JK : L’État veut responsabiliser les décideurs locaux. Plutôt que de fournir des subventions, cela nous encourage à emprunter, en espérant que cela encouragera nos dirigeants à gérer leurs finances de manière plus responsable. Le ministre des Outre-mer, François-Noël Buffet, est venu nous informer que des prêts seraient possibles, mais il n’a pas proposé de subventions directes. Cela envoie un message fort : l’État souhaite voir des efforts budgétaires et politiques avant de s’engager davantage.
Que pensez-vous de plans comme le PS2R (Plan Stratégique de Relance et de Relance) ? Sont-ce des solutions viables ?
JK : PS2R est un exemple typique de promesses sans suite. Il s’agit d’un document bien intentionné, mais il lui manque un calendrier précis, des chiffres budgétaires ainsi qu’une gouvernance et une évaluation claires. En réalité, il s’agit plutôt d’une liste d’intentions visant à montrer à l’État que des actions sont prévues, sans qu’il y ait réellement une volonté de mise en œuvre concrète. Le PS2R semble davantage conçu pour cajoler l’État que pour être mis en œuvre. Par ailleurs, le plan quinquennal annoncé ne résout pas le problème de fond : la crise politique qui bloque tout.
Quel rôle l’industrie du nickel peut-elle jouer dans cette crise ?
JK : L’industrie du nickel constitue certes notre principale ressource économique, mais le marché est complexe. La production mondiale est dominée par le couple offre/demande Indonésie-Chine, qui fixe les prix, rendant la production concurrente non rentable. Nos coûts de production sont beaucoup trop élevés pour être compétitifs, ce qui limite considérablement la capacité de notre industrie à contribuer à la reprise économique. Même l’Australie, autre producteur majeur, ferme ses activités devenues non rentables. Le nickel est donc une ressource clé, mais il ne constitue pas une bouée de sauvetage à court terme car c’est le marché aux enjeux géopolitiques qui rend le nickel rentable et non notre stratégie nickel et nos coûts irréductibles.

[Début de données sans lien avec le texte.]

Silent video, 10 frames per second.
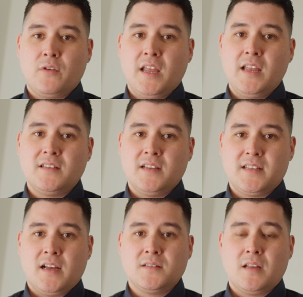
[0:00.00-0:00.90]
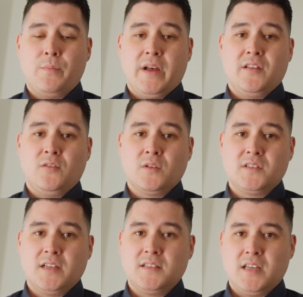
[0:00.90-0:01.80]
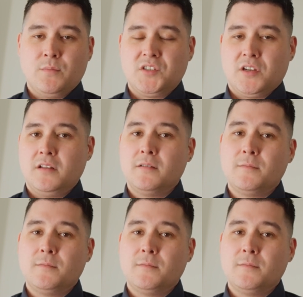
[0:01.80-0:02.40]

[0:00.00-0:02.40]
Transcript: key details about your CNC machine.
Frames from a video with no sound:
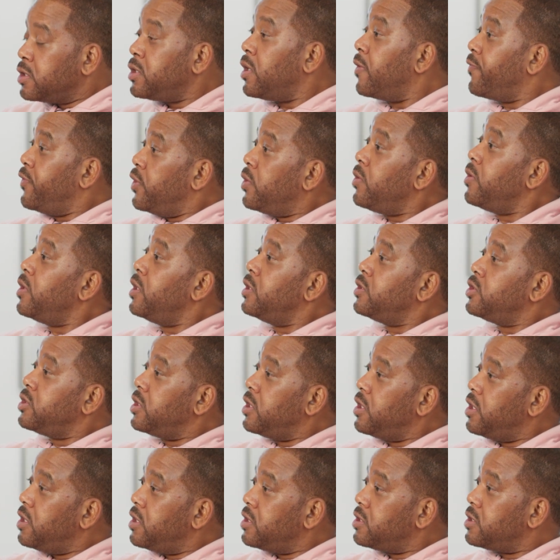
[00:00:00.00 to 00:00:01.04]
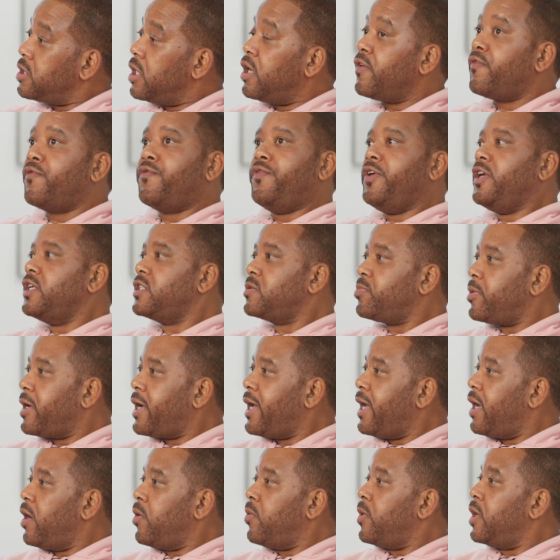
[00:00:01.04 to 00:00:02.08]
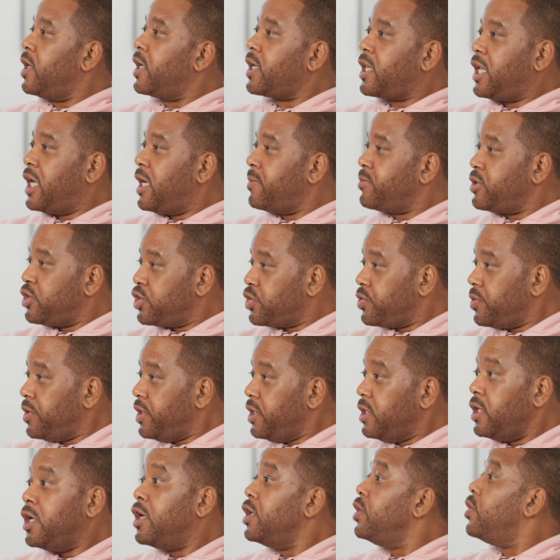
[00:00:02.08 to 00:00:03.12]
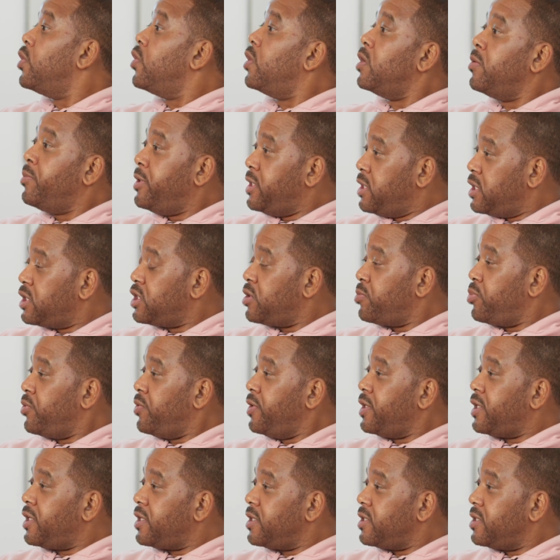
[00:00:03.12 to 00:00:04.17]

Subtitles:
So if you're going to judge a fish by how well it climbs a tree, you're going to be disappointed.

Pour conclure, que faudrait-il pour sortir de cette impasse ?
JK : La priorité est de parvenir à un accord politique stable. Sans cela, inutile de parler de relance économique, car personne n’investira dans un territoire dont l’avenir est incertain. La France peut nous soutenir, elle en a les moyens, mais elle n’interviendra pas davantage tant que les élus locaux ne proposeront pas un plan crédible et durable pour gérer l’économie et réduire la dépendance à l’égard de l’État. Bref, sans une vision politique claire, l’argent n’y changera rien, et la Nouvelle-Calédonie continuera à survivre grâce à l’aide, sans pouvoir se construire un avenir stable et prospère.